Metamath Proof Explorer

Theorem lspsn0

Description: Span of the singleton of the zero vector. ( spansn0 analog.) (Contributed by NM, 15-Jan-2014) (Proof shortened by Mario Carneiro, 19-Jun-2014)

	Ref	Expression
Hypotheses	lspsn0.z	\|- .0. = ( 0g ` W )
	lspsn0.n	\|- N = ( LSpan ` W )
Assertion	lspsn0	\|- ( W e.
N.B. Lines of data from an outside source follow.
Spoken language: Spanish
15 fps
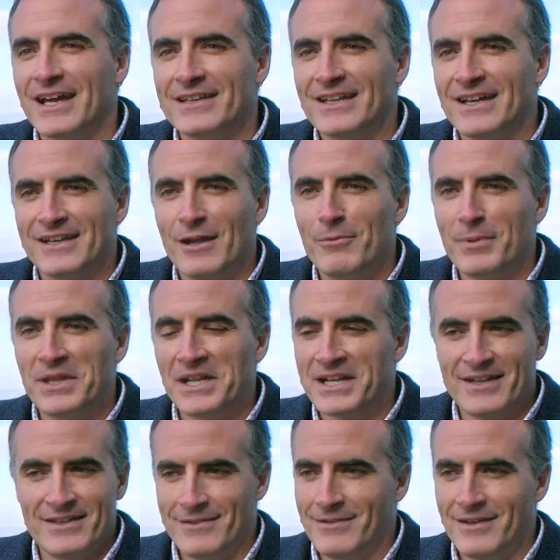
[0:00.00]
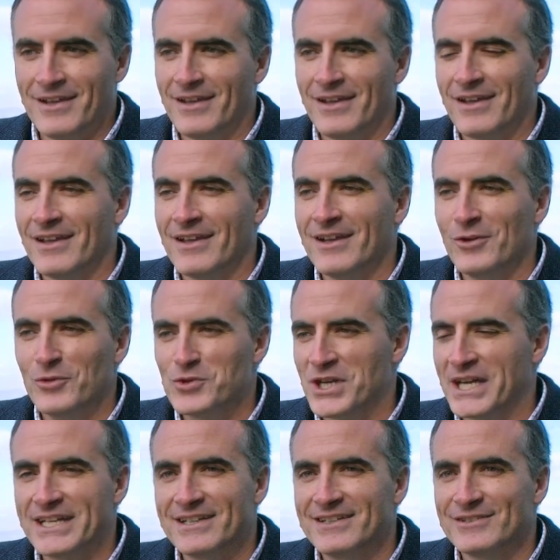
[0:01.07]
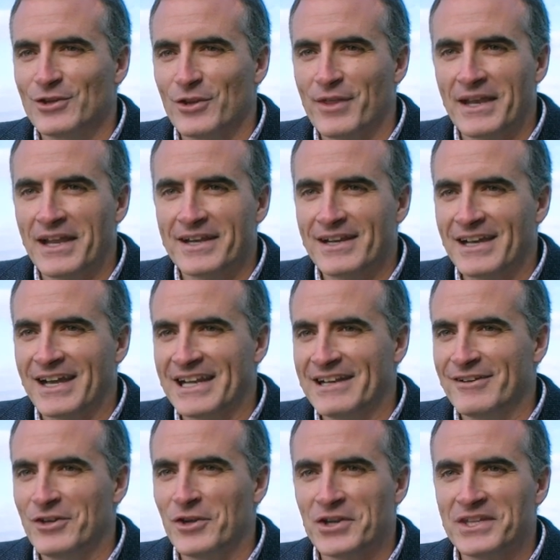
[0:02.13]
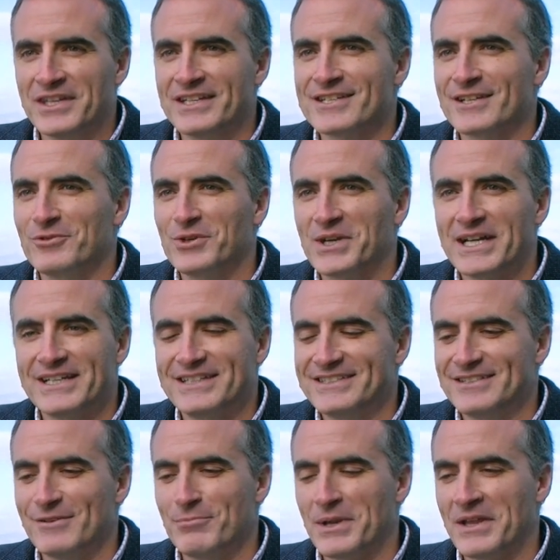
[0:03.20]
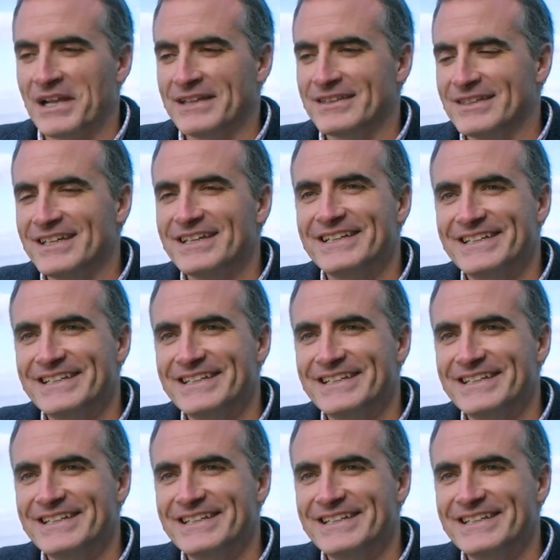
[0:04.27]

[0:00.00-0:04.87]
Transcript: estar ahí al pie del cañón y, luchar. Entonces la clave es no rendirse nunca, siempre adelante.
LMod -> ( N ` { .0. } ) = { .0. } )

Proof

Step	Hyp	Ref	Expression
1		lspsn0.z	\|- .0. = ( 0g ` W )
2		lspsn0.n	\|- N = ( LSpan ` W )
3		eqid	\|- ( LSubSp ` W ) = ( LSubSp ` W )
4	1 3	lsssn0	\|- ( W e. LMod -> { .0. } e. ( LSubSp ` W ) )
5	3 2	lspid	\|- ( ( W e. LMod /\ { .0. } e. ( LSubSp ` W ) ) -> ( N ` { .0. } ) = { .0. } )
6	4 5	mpdan	\|- ( W e. LMod -> ( N ` { .0. } ) = { .0. } )